### Instructions for the task
Print the data exactly. Omit the pictures.

### Collected data entries
☆ ☆ ☆ ☆ ☆ ☆ ☆
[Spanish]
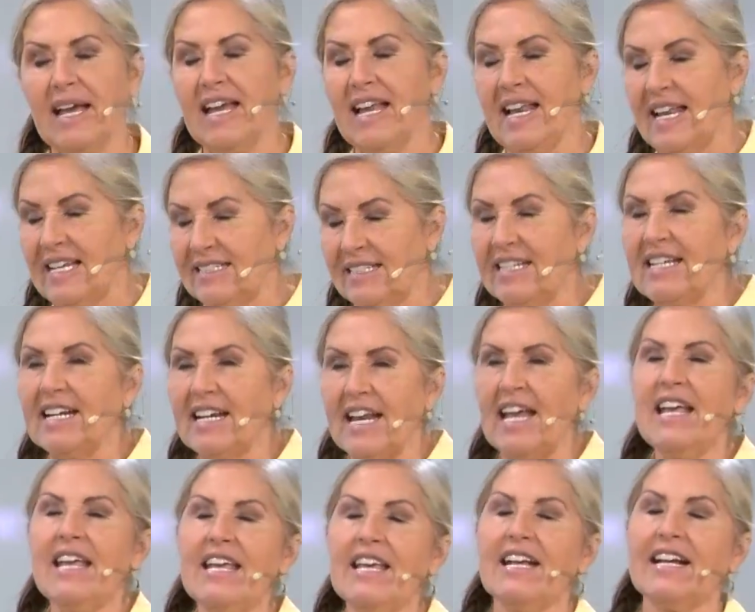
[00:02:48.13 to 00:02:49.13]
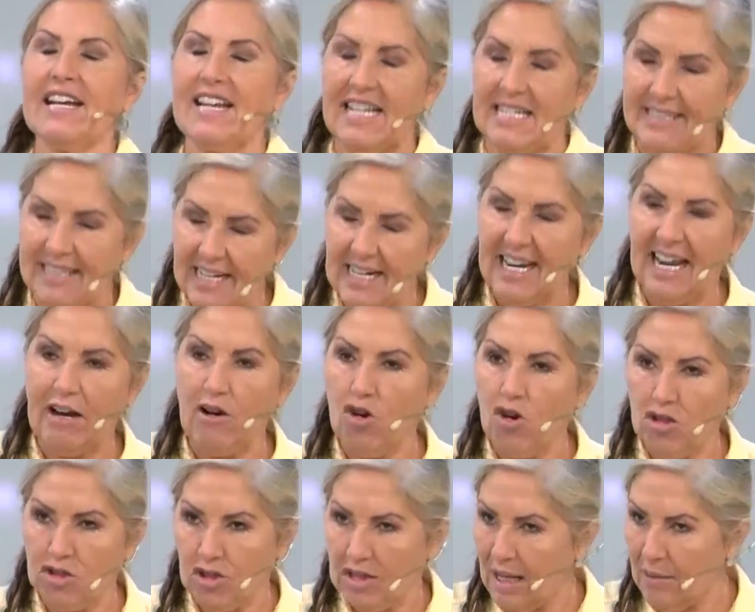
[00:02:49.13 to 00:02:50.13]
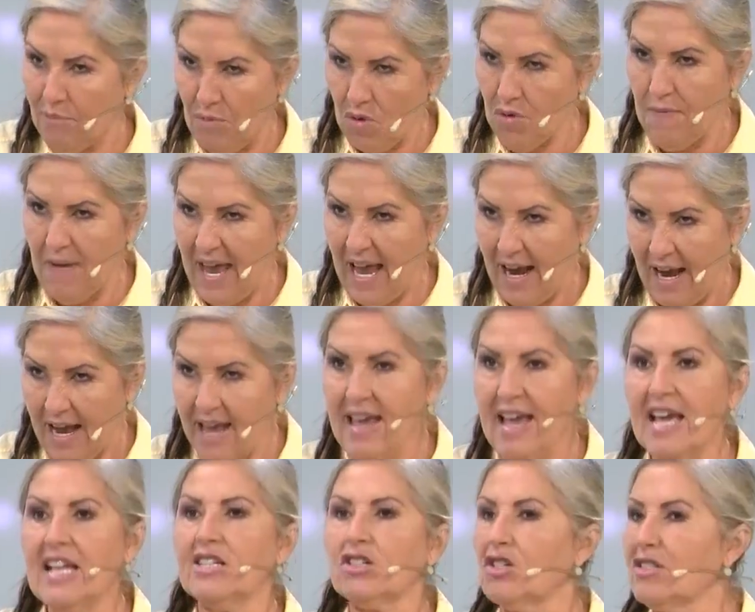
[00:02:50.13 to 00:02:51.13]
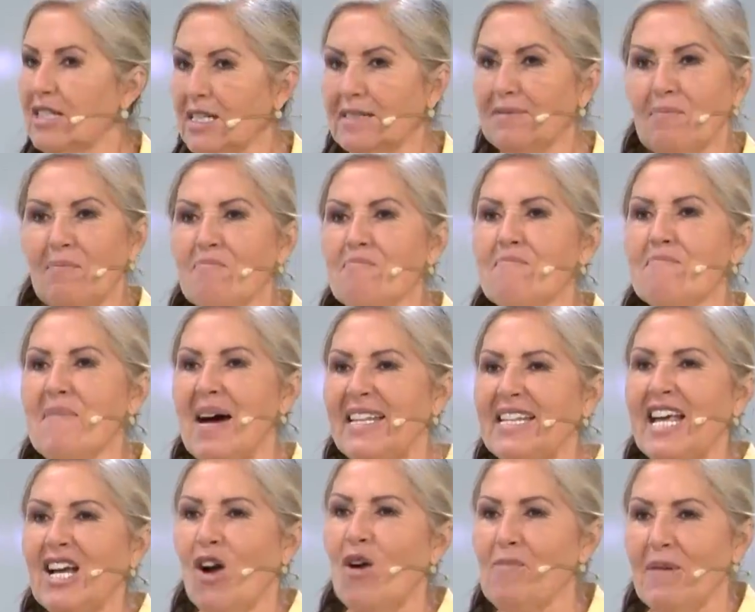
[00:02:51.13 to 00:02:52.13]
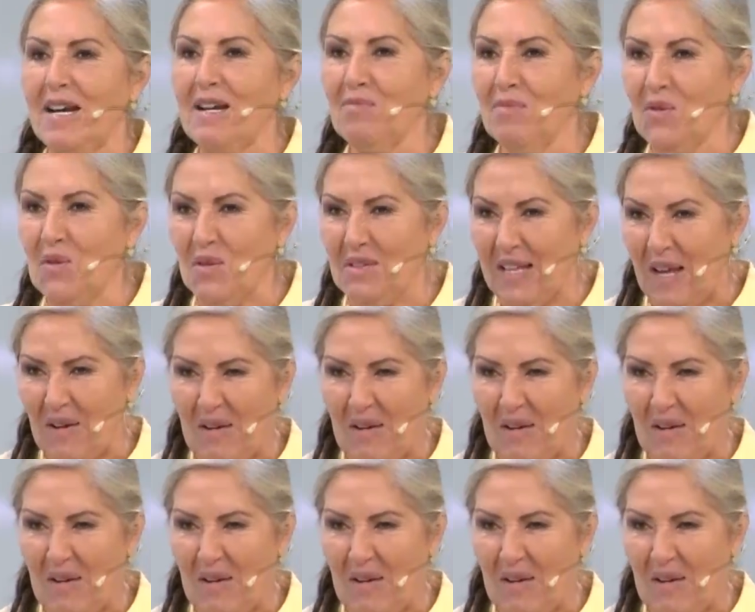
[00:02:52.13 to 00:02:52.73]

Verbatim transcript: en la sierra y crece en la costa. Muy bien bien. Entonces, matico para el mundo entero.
☆ ☆ ☆ ☆ ☆ ☆ ☆
### Exercise answer
[Spanish]
[00:02:48.13 to 00:02:49.13]
[00:02:49.13 to 00:02:50.13]
[00:02:50.13 to 00:02:51.13]
[00:02:51.13 to 00:02:52.13]
[00:02:52.13 to 00:02:52.73]

Verbatim transcript: en la sierra y crece en la costa. Muy bien bien. Entonces, matico para el mundo entero.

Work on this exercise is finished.